If you like this, then you may also want to check out http://nesdev.com/. NES programming is alive and well, I assure you.


Man, this is an awesome contribution. ASCII art in the comments and everything.

You clearly put a lot of work into this, dude. I gotta shake your hand, let me see, uh... Dirty McDingus?

You know what, on second thought I'll just post a comment on HN. But, uh, thanks. We're cool, though. I'll just be over here.


Reading through source code for old games is always fascinating. Any developer worth his salt should take the time to explore this area. The tricks that the engine programmers used to squeeze every last ounce out of the hardware are truly inspiring.

I can appreciate how much effort has gone into this project. For years, I've been working on disassembling and commenting the Sonic 2 Master System engine (https://www.sonicretro.org/asm_svn/Sonic%202%20SMS%20Disasse...) and it's still only about 80% complete.


Even if you're not an assembler expert, there are a lot of detailed comments that explain how things are done. Well worth a read if you're interested in the real guts of classic games.


I'm guessing games built upon previous ones? I'm wondering to what extent they borrowed from previous prototypes/work. Also, I wonder what the total dev time for the game was.

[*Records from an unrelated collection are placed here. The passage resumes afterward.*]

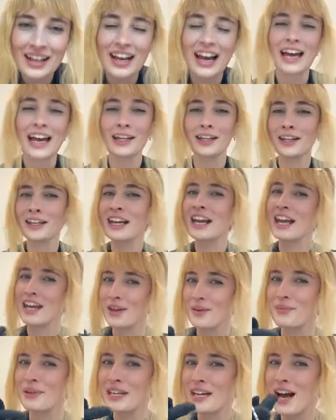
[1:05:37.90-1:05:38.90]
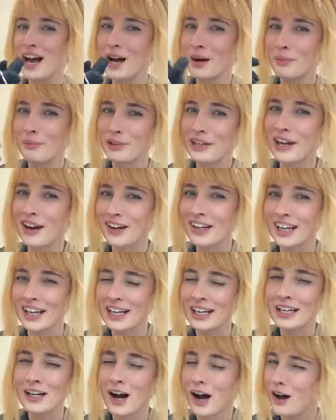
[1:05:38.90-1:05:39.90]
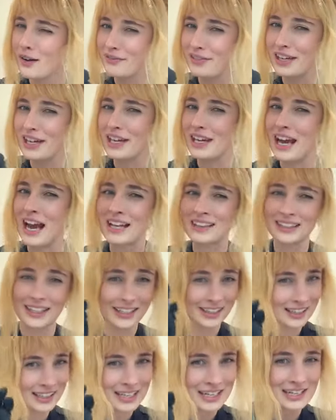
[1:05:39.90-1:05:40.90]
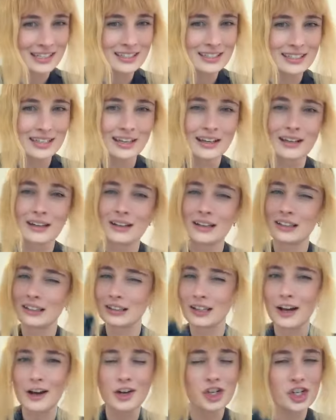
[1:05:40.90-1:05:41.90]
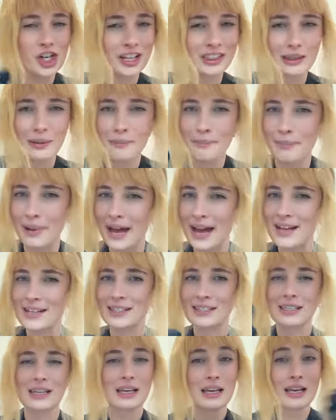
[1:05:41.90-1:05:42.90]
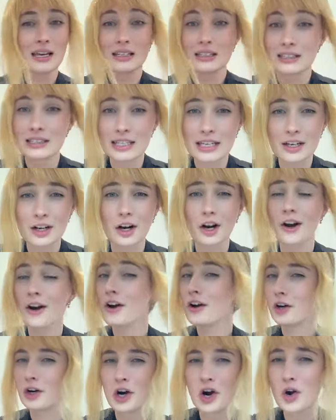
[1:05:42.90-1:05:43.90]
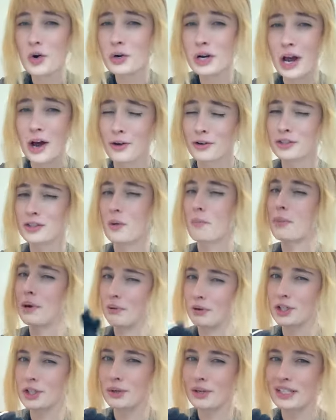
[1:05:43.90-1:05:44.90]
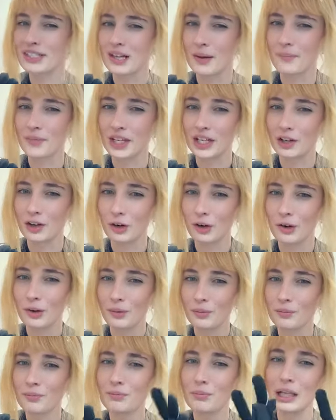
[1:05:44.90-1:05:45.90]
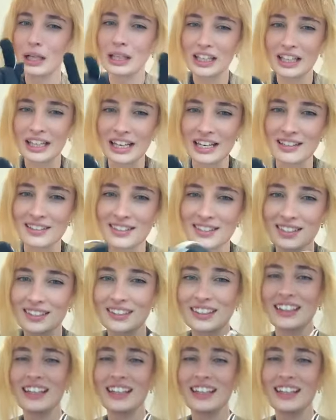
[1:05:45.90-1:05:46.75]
Ellen, hit me up. We are getting coffee at the least lunch at the best, dinner, who knows, but we're doing something, girl, please.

Most definitely. There's another really good doc on Super Mario World that compares a lot of similar chunks of code to their counterparts in the Super Mario Bros. 3 code, which SMW was based off of.


Do you have a link to this? Sounds really interesting!


http://www.smwcentral.net/?p=list&type=documents

The doc in question is All.log++. There's a lot of really cool information spread across that site, though.


I looked for JUSTIN BAILEY, couldn't find it - but I discovered NARPASSWORD!

ValidatePassword: L8DDE: LDA NARPASSWORD ; L8DE1: BNE ++ ;If invincible Samus already active, branch. L8DE3: LDY #$0F ; L8DE5:* LDA PasswordChar00,Y ; L8DE8: CMP NARPASSWORDTbl,Y ;If NARPASSWORD was entered at the--> L8DEB: BNE + ;password screen, activate invincible--> L8DED: DEY ;Samus, else continue to process password.


JUSTIN BAILEY is not hardcoded; it is an emergent property of the password system: http://www.metroid-database.com/faq_metroid.php#metfaq35


Can anyone find the part that controls whether a missile door is red, orange, or purple?